** SUPPLIED MATERIAL follows **
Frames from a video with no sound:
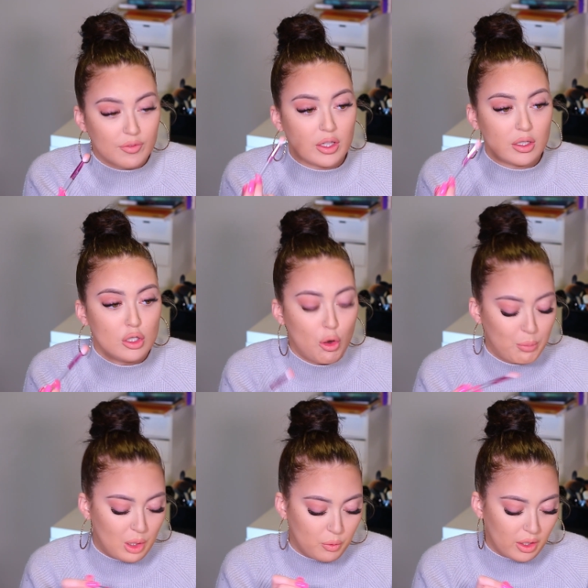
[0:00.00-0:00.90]
like no
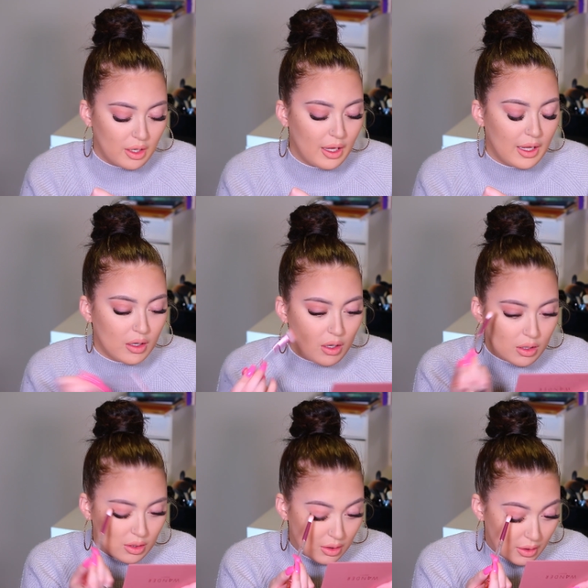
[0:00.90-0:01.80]
poking at
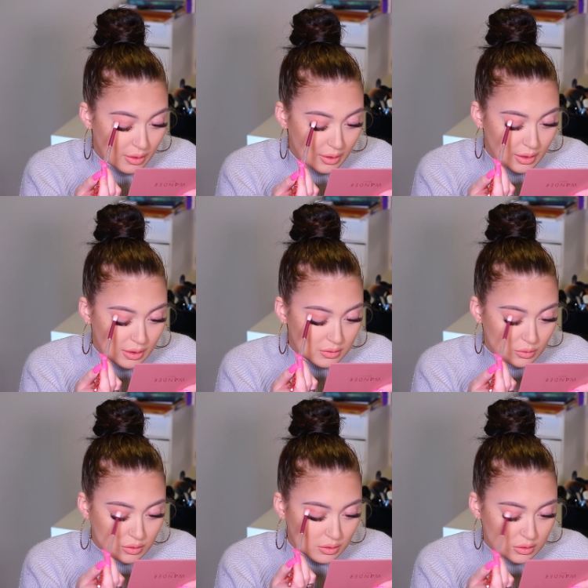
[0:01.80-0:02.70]
all.
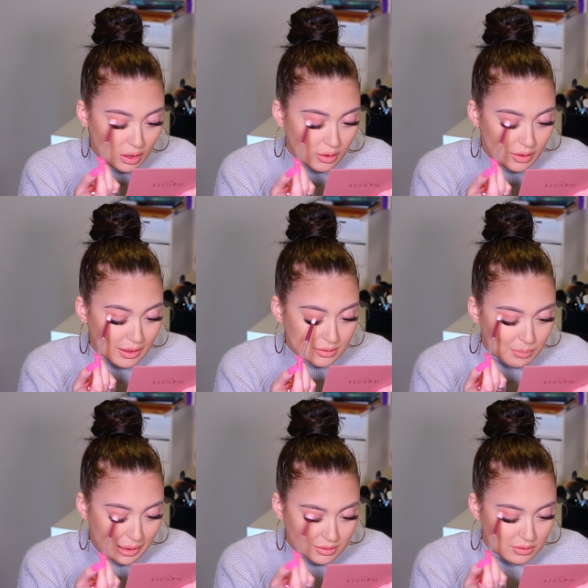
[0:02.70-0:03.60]
So it's a little darker than I
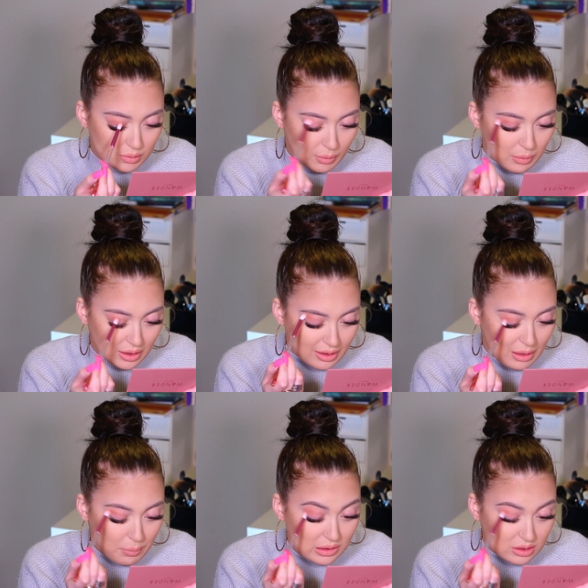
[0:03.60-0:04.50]
expected, so I'm going to
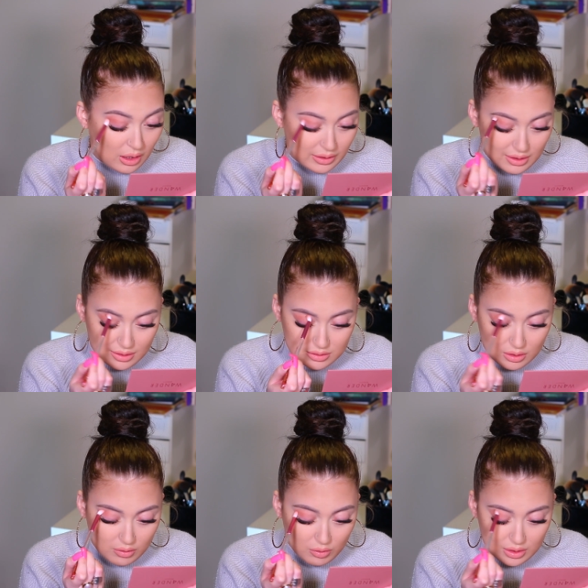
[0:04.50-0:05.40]
keep it tight into
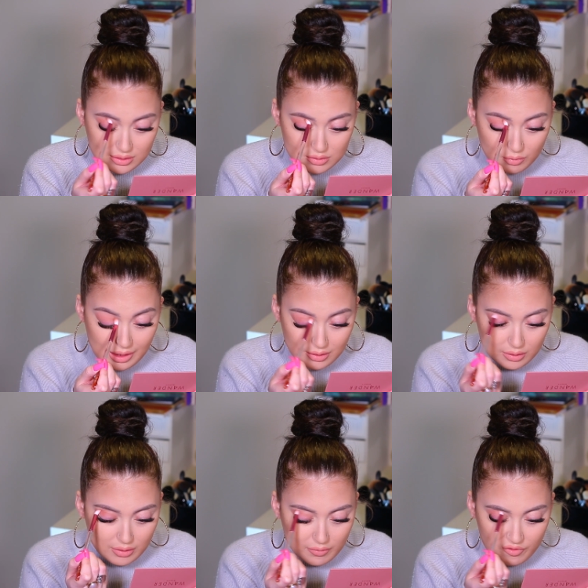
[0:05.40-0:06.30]
the crease rather
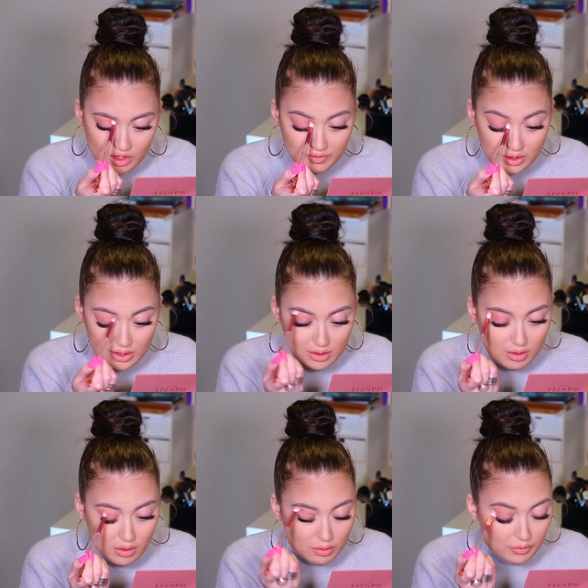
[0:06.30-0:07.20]
than fluffing it
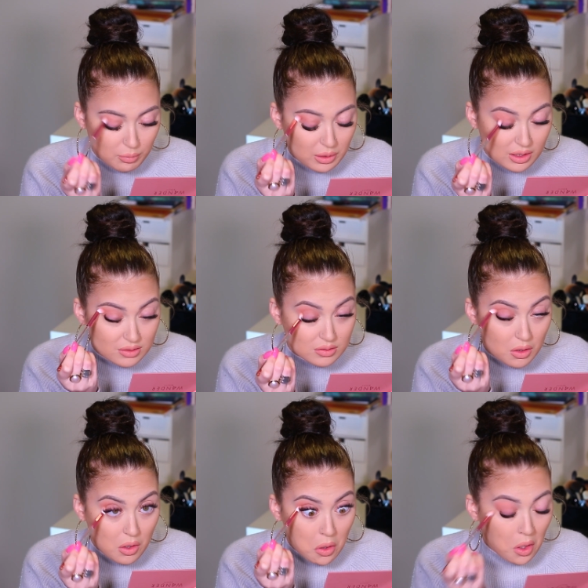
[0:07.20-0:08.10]
all over the place.
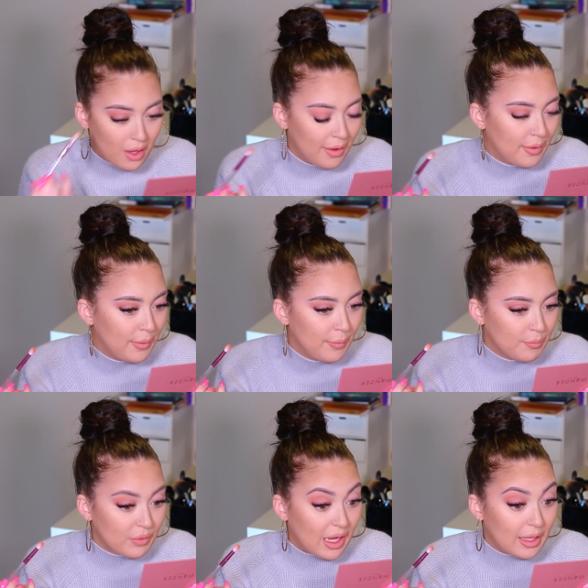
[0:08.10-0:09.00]

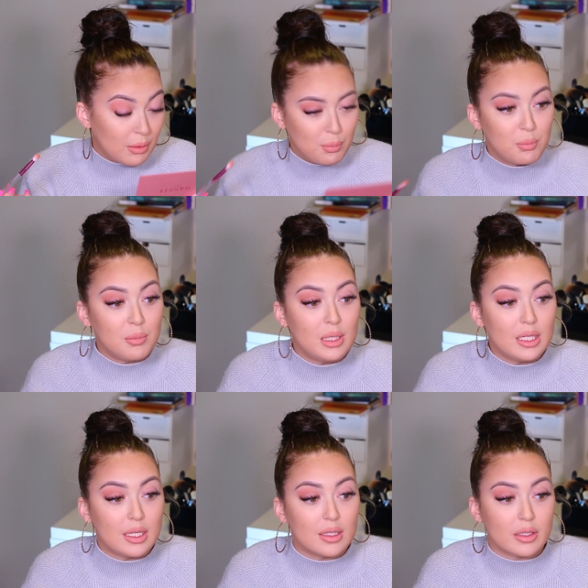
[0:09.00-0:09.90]
I
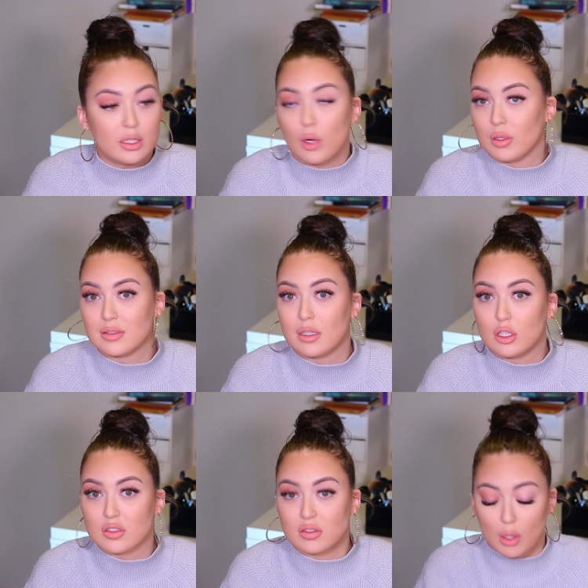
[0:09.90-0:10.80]
immediately noticed that
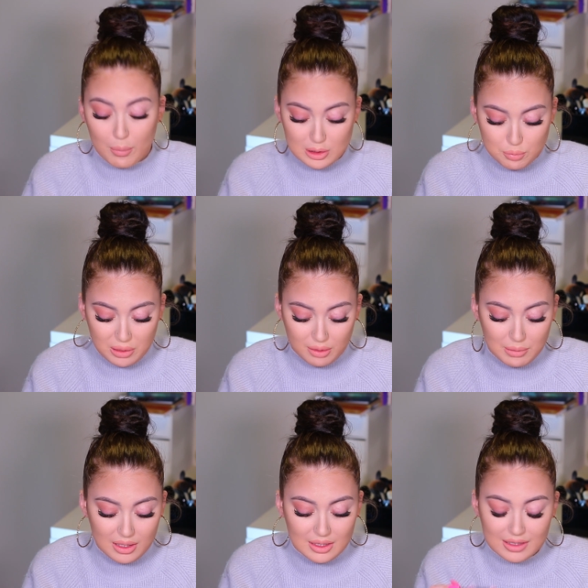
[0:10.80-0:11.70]
there's so much
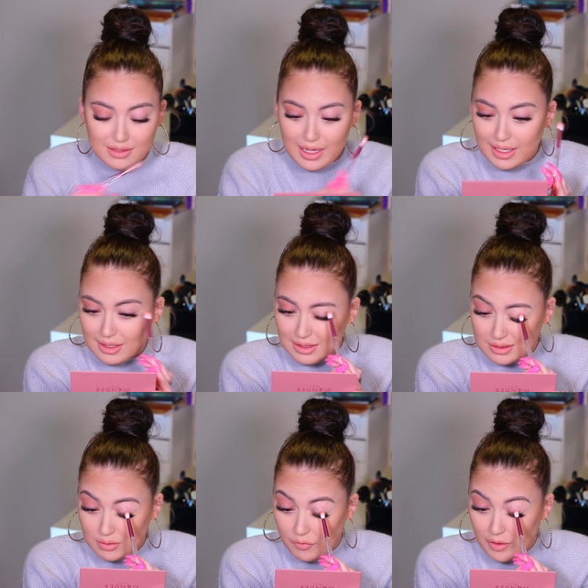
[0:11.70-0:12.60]
pigment in this, and
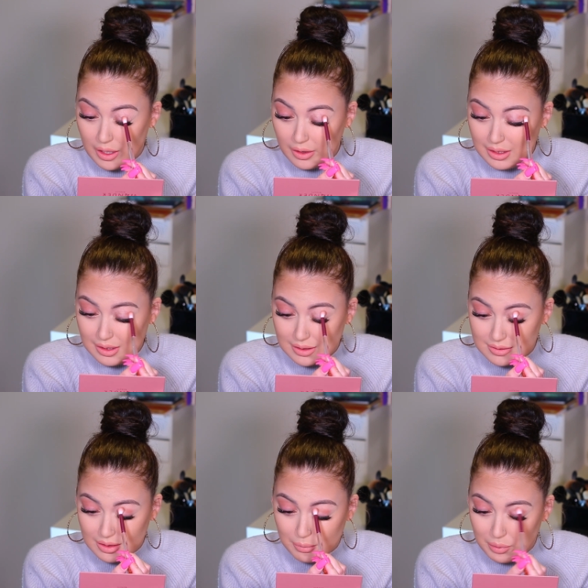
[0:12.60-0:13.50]
it's very
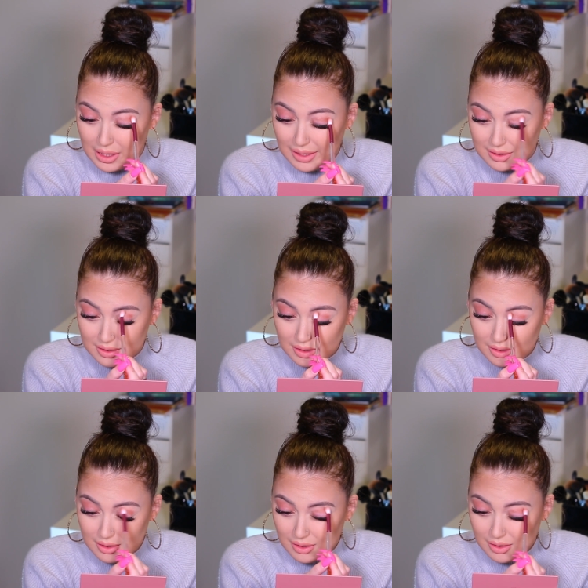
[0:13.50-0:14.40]
easy to blend.
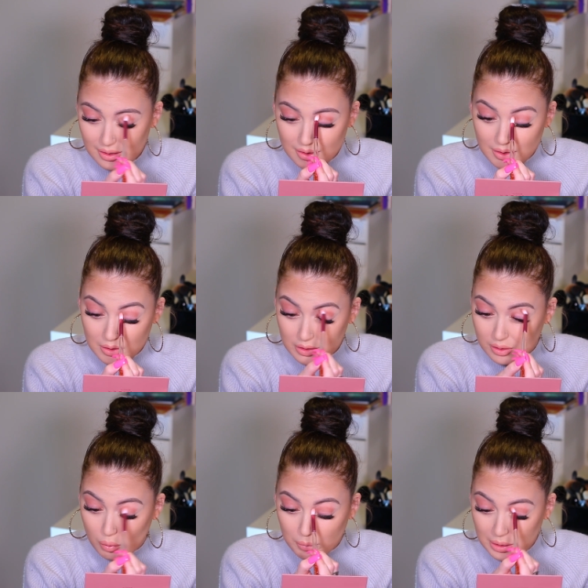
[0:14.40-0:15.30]
Like,
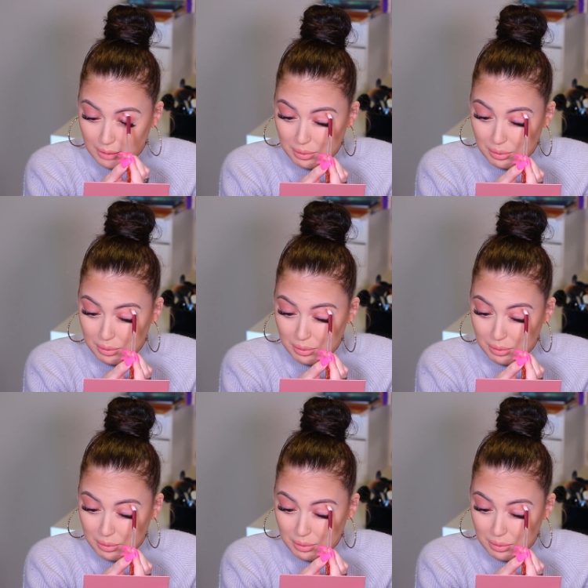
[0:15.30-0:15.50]
normally a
** End of SUPPLIED MATERIAL **
** HOW TO COMPLETE THIS TASK **
All lines from the one holding "[0:06.30-0:07.20]" through the last line of the entries, and nothing else, are to be output exactly; leave out the pictures.

** ANSWER TO THIS EXERCISE **
[0:06.30-0:07.20]
than fluffing it
[0:07.20-0:08.10]
all over the place.
[0:08.10-0:09.00]

[0:09.00-0:09.90]
I
[0:09.90-0:10.80]
immediately noticed that
[0:10.80-0:11.70]
there's so much
[0:11.70-0:12.60]
pigment in this, and
[0:12.60-0:13.50]
it's very
[0:13.50-0:14.40]
easy to blend.
[0:14.40-0:15.30]
Like,
[0:15.30-0:15.50]
normally a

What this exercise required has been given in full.